When Emily becomes too involved in Anya's love life, she decides to bring her bone back to the well so she can live in peace again. But there's one problem, Emily is no longer a lonely ghost; she has her own motives, desires and has even learned how to move physical objects. This quirky story takes a dramatic and creepy twist when Anya must find out who Emily really is in order to banish her back to the well. While an interesting, illustrated take on a classic ghost tale, Anya's Ghost is also a touching coming-of-age story about self-acceptance. The muted purple color pallete that Brosgol uses to illustrate the story gets increasingly darker as it progresses, perfectly complimenting the darkening plot.
This year marks the 20th anniversary of Outlander, a legendary book that really has it all: time travel, romance, history, adventure and infinitely more. The story opens on Claire Randall, a strong-minded and independent nurse who is vacationing with her husband, Frank, in the Scottish Highlands after being separated for years by WWII. While investigating an interesting flower growing near a Stonehenge-type structure (botany being one of her many talents), she stumbles into a crack between two stones and is transported to 1743, landing smack in the middle of a battle between the English and Scottish clansmen. Claire, at first a captive of the Clan MacKenzie, proves herself invaluable because of her skill with "healing" and becomes quite comfortable in her new situation, despite being a suspected English spy. A romance soon blossoms between Claire and the mysterious outlaw, Jamie, and she finds herself being held to that time and place even more, despite her complete foreignness, the constant danger and her husband still living in 1945.
The plot is full of twists and turns, clan politics, witchcraft, battles, close escapes and a certain villainous English Captain who strangley resembles her husband back home. Although not a slim book (over 800 pages), you will be glued to every page. A great vacation read for historical fiction, romance and adventure fans. Find out what all the buzz is about and why Outlander is still such a sensation after twenty years.
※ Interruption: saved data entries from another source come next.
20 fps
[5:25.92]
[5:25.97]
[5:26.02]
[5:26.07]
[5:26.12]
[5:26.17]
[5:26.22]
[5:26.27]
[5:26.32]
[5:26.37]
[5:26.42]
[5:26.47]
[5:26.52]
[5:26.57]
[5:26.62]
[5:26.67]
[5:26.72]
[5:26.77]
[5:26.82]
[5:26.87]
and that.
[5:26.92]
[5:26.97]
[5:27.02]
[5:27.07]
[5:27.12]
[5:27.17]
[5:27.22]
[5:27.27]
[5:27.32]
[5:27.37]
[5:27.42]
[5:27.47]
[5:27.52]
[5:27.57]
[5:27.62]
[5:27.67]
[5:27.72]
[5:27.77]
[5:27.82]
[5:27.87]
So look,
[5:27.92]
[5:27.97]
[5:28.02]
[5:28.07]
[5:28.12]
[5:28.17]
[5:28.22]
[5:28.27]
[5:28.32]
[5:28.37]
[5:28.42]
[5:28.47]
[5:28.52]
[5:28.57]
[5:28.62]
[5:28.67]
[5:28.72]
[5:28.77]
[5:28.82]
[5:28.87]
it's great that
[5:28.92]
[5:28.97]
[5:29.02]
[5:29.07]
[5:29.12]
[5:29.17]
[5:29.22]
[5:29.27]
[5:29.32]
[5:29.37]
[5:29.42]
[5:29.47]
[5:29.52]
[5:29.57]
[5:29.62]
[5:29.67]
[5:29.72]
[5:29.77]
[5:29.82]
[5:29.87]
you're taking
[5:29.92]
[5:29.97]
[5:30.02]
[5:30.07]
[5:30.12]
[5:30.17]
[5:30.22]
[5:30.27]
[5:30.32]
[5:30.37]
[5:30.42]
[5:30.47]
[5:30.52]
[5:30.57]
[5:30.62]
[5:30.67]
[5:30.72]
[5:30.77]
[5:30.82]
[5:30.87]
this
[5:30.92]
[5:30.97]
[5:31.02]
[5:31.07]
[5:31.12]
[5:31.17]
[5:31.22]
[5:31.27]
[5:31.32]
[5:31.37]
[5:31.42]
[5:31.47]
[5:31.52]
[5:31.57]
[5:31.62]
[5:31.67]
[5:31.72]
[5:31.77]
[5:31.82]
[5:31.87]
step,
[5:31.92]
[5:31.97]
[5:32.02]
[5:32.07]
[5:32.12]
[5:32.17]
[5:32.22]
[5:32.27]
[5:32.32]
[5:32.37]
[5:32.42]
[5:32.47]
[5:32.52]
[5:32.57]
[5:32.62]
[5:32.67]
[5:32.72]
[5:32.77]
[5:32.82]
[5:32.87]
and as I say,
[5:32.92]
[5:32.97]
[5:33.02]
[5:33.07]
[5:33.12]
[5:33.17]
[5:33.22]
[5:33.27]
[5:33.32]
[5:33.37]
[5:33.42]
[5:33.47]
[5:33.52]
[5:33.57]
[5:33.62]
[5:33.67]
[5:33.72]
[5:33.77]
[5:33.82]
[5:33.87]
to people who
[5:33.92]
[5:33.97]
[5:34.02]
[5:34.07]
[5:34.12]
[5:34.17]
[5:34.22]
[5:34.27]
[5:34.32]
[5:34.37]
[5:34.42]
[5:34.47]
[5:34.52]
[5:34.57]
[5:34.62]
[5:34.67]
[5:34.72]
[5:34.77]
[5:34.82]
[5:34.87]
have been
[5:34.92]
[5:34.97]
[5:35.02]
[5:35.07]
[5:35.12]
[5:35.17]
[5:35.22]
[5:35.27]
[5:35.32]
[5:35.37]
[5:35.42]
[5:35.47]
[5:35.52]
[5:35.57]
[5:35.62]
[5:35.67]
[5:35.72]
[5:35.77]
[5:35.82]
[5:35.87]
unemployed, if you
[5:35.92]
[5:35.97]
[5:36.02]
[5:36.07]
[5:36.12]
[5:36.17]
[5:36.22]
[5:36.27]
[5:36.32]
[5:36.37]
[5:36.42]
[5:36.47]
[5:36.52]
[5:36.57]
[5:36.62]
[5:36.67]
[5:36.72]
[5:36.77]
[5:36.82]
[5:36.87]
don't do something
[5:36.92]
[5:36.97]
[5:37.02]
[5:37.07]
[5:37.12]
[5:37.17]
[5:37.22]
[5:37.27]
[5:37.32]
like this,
Skyhorse’s affecting novel-in-stories offers unsentimental, clear-eyed tribute to the working class LA neighborhood of Echo Park and the Mexican Americans who live, work, and die there. Lurking at the center of all of the stories is a tragedy…a young girl, shot and killed in a drive-by on the streets of Echo Park. Her death is the stone in the pond, and the stories presented here are the ripples. Among those whose stories are presented are Aurora, a young woman who was also on the street corner that day; Aurora’s mother Felicia, a cleaning woman who becomes her employer’s only true friend; Felicia’s mother, a wealthy woman who gave Felicia away as a child and now can never get truly warm; Felicia’s ex-husband, who takes a construction job that turns out to be more than he bargained for; several gang members involved in one way or another with the shooting; a bus driver proud to have escaped a life in that same gang but who is nevertheless involved in a preventable tragedy of his own. Haunting and vibrant, The Madonnas of Echo Park is recommended for fans of Sandra Cisneros, Luis Alberto Urrea, and Ana Castillo, but can be appreciated by anyone with a taste for thoughtful, character-driven stories.